▸ Work to complete: Your answer must be the full listing, word for word, with no images in it.

--------------------

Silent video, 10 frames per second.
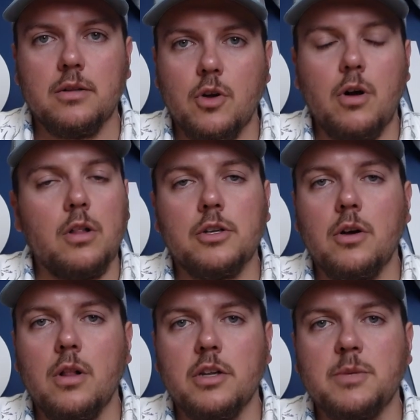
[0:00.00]
All in
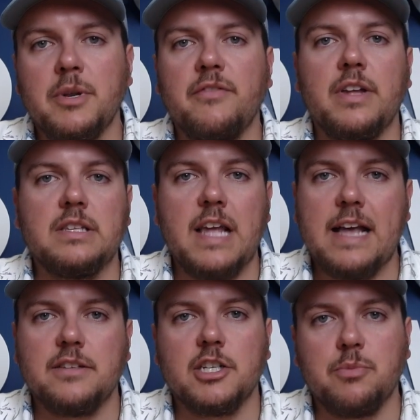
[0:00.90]
all, it's been a
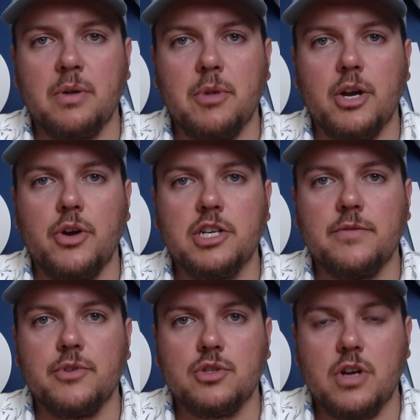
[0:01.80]
fantastic spring migration
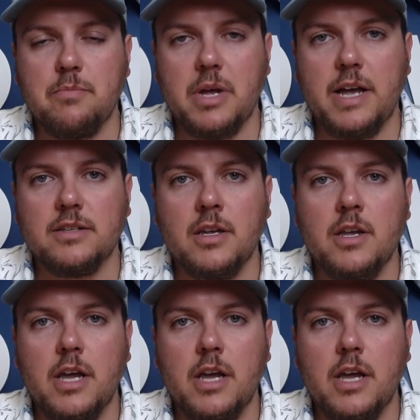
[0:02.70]
for striped bass,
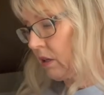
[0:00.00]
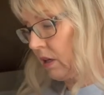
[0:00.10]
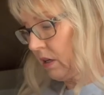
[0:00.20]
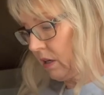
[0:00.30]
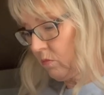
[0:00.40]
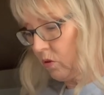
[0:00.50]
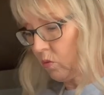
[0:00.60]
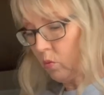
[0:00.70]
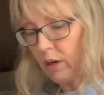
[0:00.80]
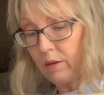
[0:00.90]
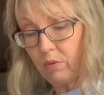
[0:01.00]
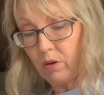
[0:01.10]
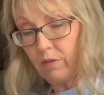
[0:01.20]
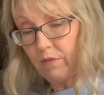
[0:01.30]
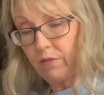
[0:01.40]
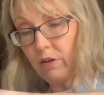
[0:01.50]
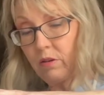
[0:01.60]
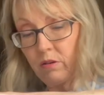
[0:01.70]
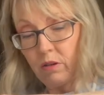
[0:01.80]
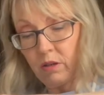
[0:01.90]
Okay, I'm going to wipe off
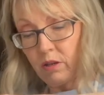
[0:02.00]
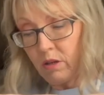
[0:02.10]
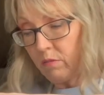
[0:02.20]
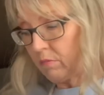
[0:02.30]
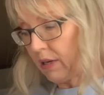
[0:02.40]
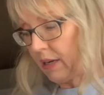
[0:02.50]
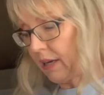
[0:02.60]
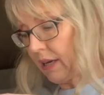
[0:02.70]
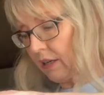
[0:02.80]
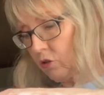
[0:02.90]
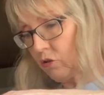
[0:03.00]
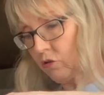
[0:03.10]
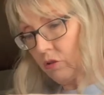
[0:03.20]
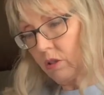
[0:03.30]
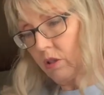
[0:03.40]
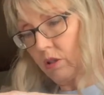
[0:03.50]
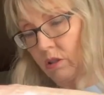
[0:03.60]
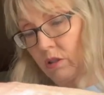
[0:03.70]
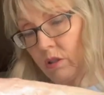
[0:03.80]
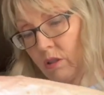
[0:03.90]
my extra
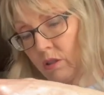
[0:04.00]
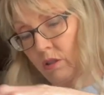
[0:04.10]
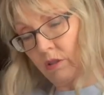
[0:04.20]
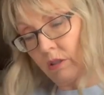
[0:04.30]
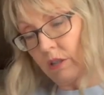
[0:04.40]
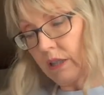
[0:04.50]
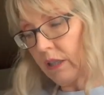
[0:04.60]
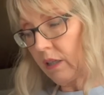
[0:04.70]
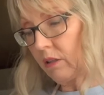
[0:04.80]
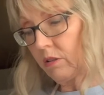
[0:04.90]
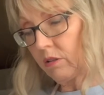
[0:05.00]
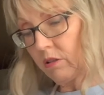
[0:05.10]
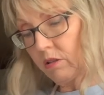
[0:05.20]
here.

--------------------

▸ Solution for this exercise:
Silent video, 10 frames per second.
[0:00.00]
All in
[0:00.90]
all, it's been a
[0:01.80]
fantastic spring migration
[0:02.70]
for striped bass,
[0:00.00]
[0:00.10]
[0:00.20]
[0:00.30]
[0:00.40]
[0:00.50]
[0:00.60]
[0:00.70]
[0:00.80]
[0:00.90]
[0:01.00]
[0:01.10]
[0:01.20]
[0:01.30]
[0:01.40]
[0:01.50]
[0:01.60]
[0:01.70]
[0:01.80]
[0:01.90]
Okay, I'm going to wipe off
[0:02.00]
[0:02.10]
[0:02.20]
[0:02.30]
[0:02.40]
[0:02.50]
[0:02.60]
[0:02.70]
[0:02.80]
[0:02.90]
[0:03.00]
[0:03.10]
[0:03.20]
[0:03.30]
[0:03.40]
[0:03.50]
[0:03.60]
[0:03.70]
[0:03.80]
[0:03.90]
my extra
[0:04.00]
[0:04.10]
[0:04.20]
[0:04.30]
[0:04.40]
[0:04.50]
[0:04.60]
[0:04.70]
[0:04.80]
[0:04.90]
[0:05.00]
[0:05.10]
[0:05.20]
here.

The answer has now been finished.